Seeing the Tyrannosaurus Rex was always a highlight of the trip, as it was considered the “bad boy” of the dinosaur world. Who would mess with something that had teeth the size of steak knives?

But, as much as meat eaters were fun to look at and imagine having as a pet, I was always drawn to the herbivores more. I am not quite sure why, but maybe it was because that in the evolutionary arms race, they had to protect, as opposed to destroy.

Everyone has his or her list of favourite dinosaurs, and I was no exception. I would tell everyone I knew about Stegosaurus with the golf ball–sized brain, the intimidating-looking Ankylosaurus and Dimetrodon, with its trademark sail.

I was so obsessed with dinosaurs that my brother and I would check books out from our school library over and over again, as we just couldn’t get enough of the information and pictures! We checked them out so much, that when our librarian retired, she donated those two most checked-out books to us.

The obsession went even beyond that.

During our countless trips to the ROM, my brother and I would correct the tour guides on pronunciation of nomenclature, locations where the bones were found, the time frame and more. I almost feel bad for the tour guides, but they should have known that stuff, right?

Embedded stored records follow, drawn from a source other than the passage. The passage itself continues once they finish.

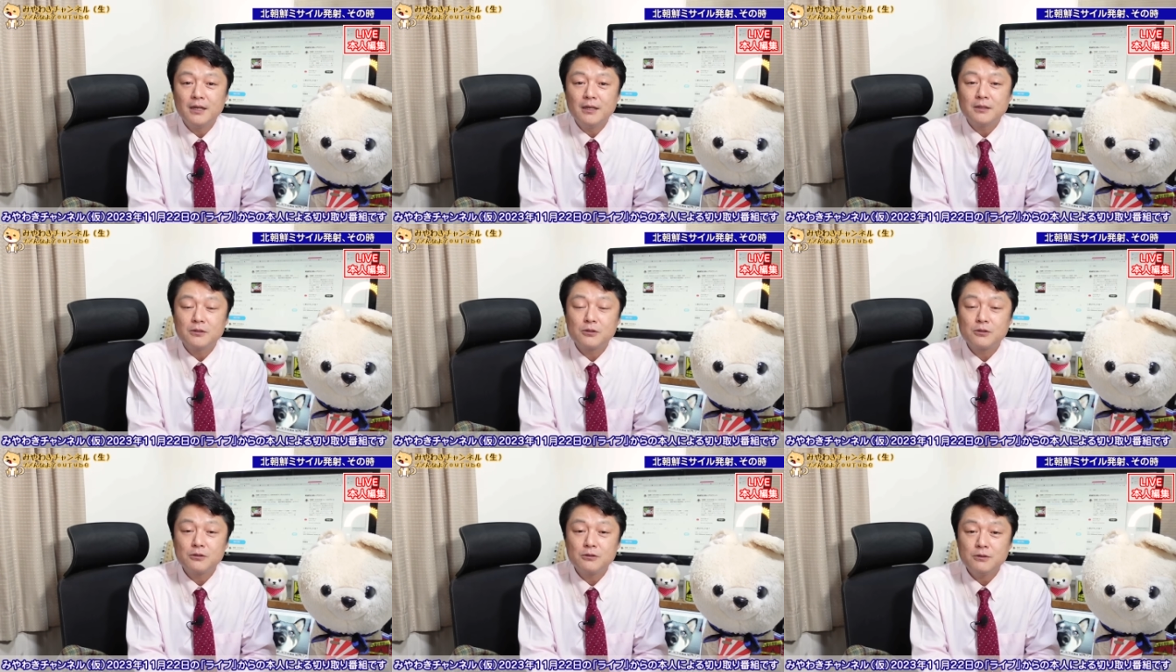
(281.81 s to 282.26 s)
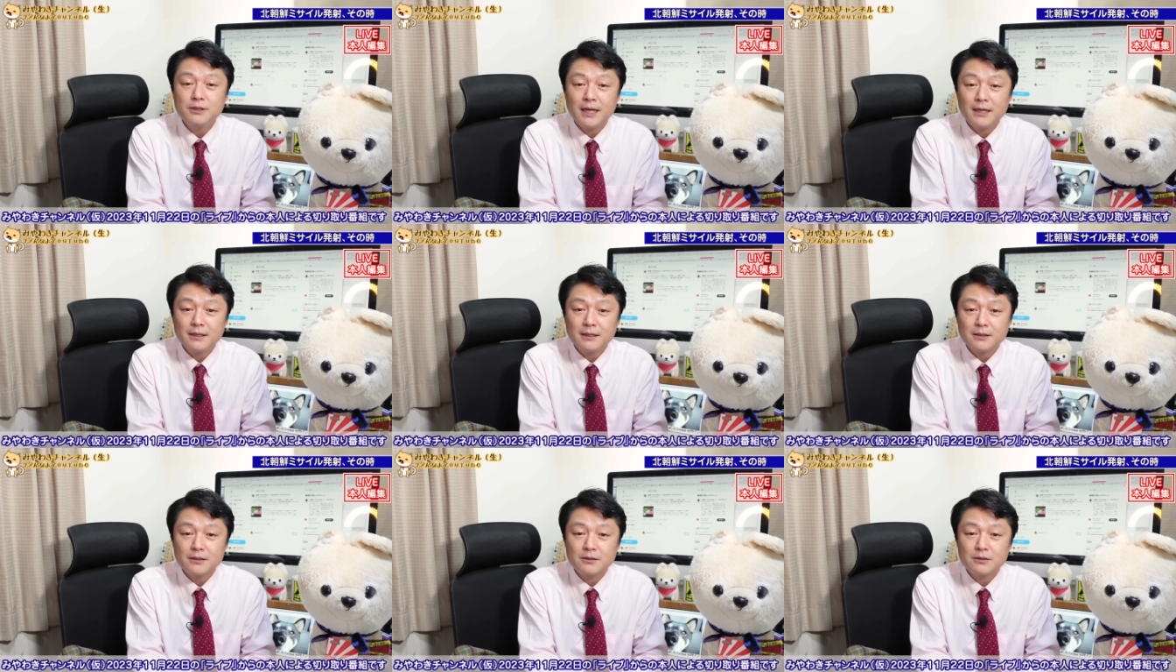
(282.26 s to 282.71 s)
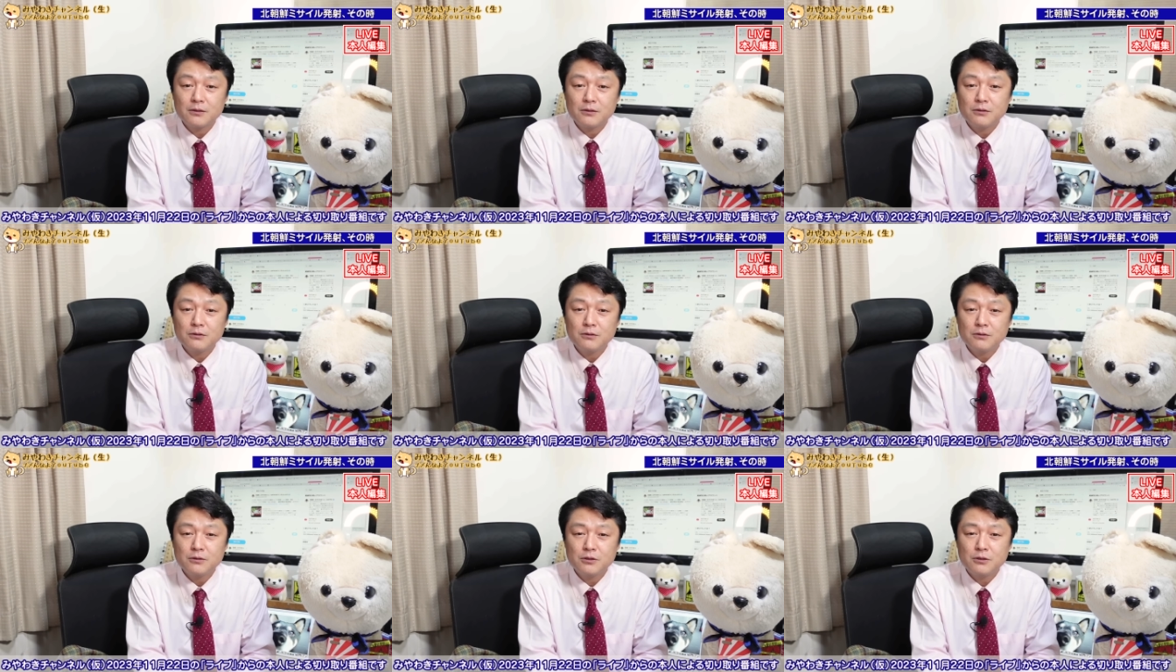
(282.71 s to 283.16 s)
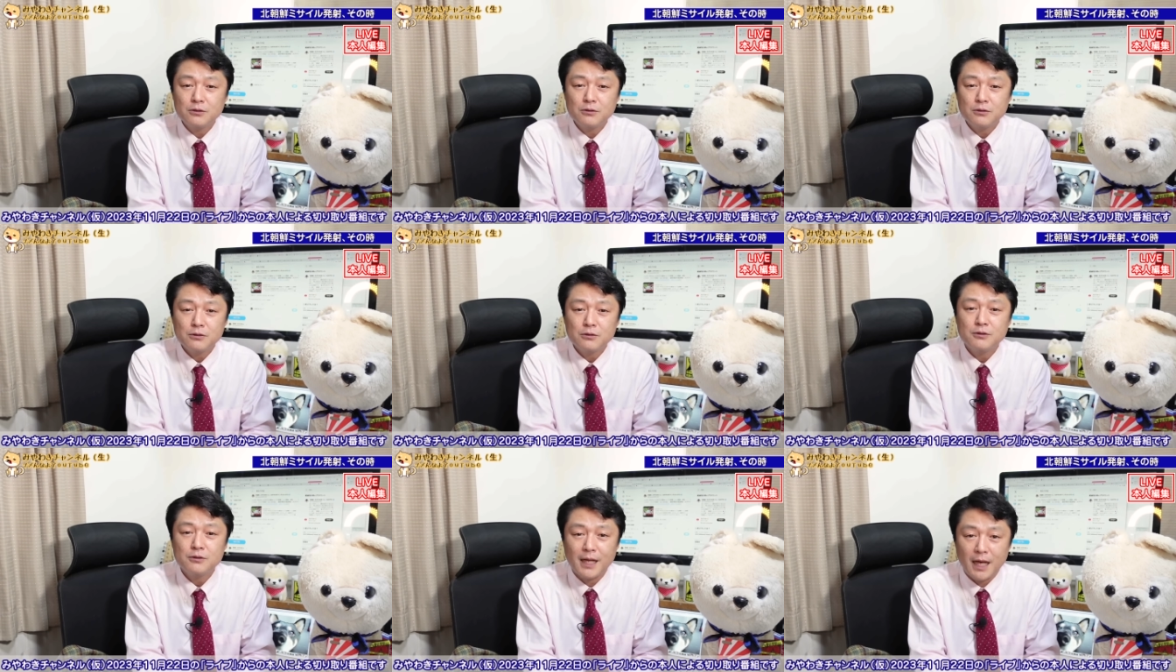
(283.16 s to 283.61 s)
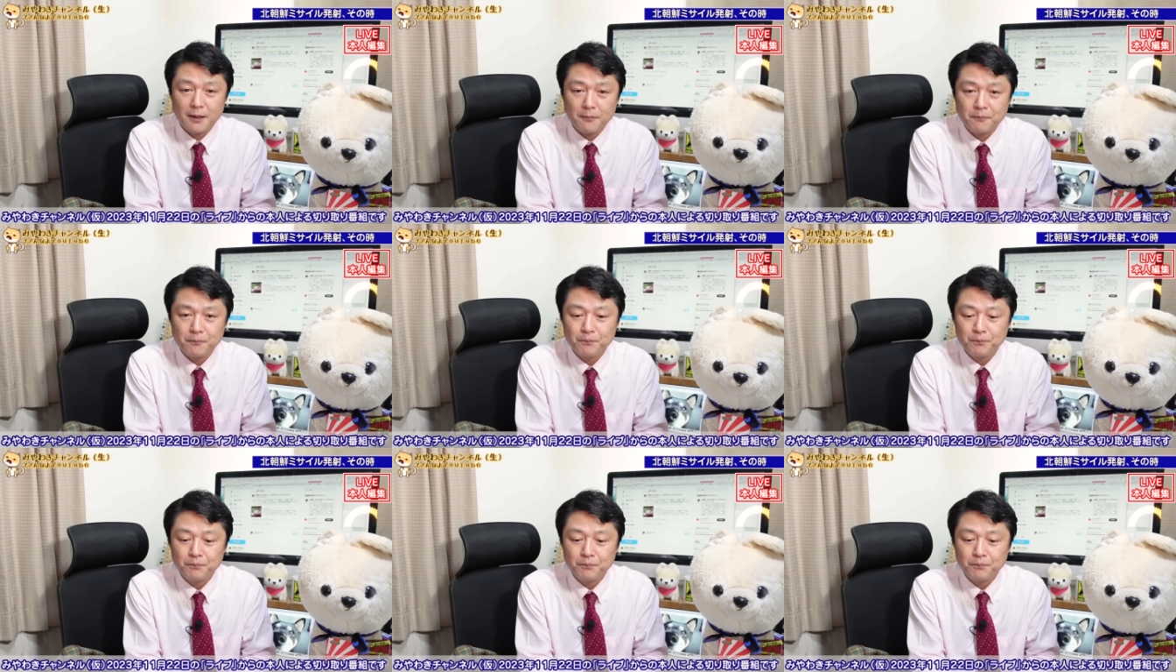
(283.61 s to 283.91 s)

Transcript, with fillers: 数年数十数年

Not surprisingly, my first “dream” job was to be a paleontologist and travel all over the world discovering new dinosaur species.
Honestly, how good would a dinosaur that was named “Manly” be?

Over the years, though, as I got older, that dream slowly faded. But the enthusiasm and passion still remains.

And yet, whenever I visit a museum, I always make a point to visit the dinosaurs and just marvel at them. I enjoy watching the kids staring at them in wonder, listening to the tour guides explain who is who, but most of all, I love remembering a long-forgotten fact and sharing it with a child. Because you know the first thing they will do is go back to their parent/guardian and ask if they knew that … and if they didn’t, that’s a great joy for a child to experience.

I still love learning about dinosaurs and staring at them with wonder and a huge smile on my face. I still get excited if I see a Stegosaur, Dimetrodon or T. Rex.

I still love them to this day, as that kind of fervent passion never dies – it always stays with you.

So, don’t be ashamed of a passion you still carry with you from when you were younger. Whether it is comic books, video games, magic tricks or a love of prehistoric animals, they are amazing and help make up the beautiful mosaic that is you.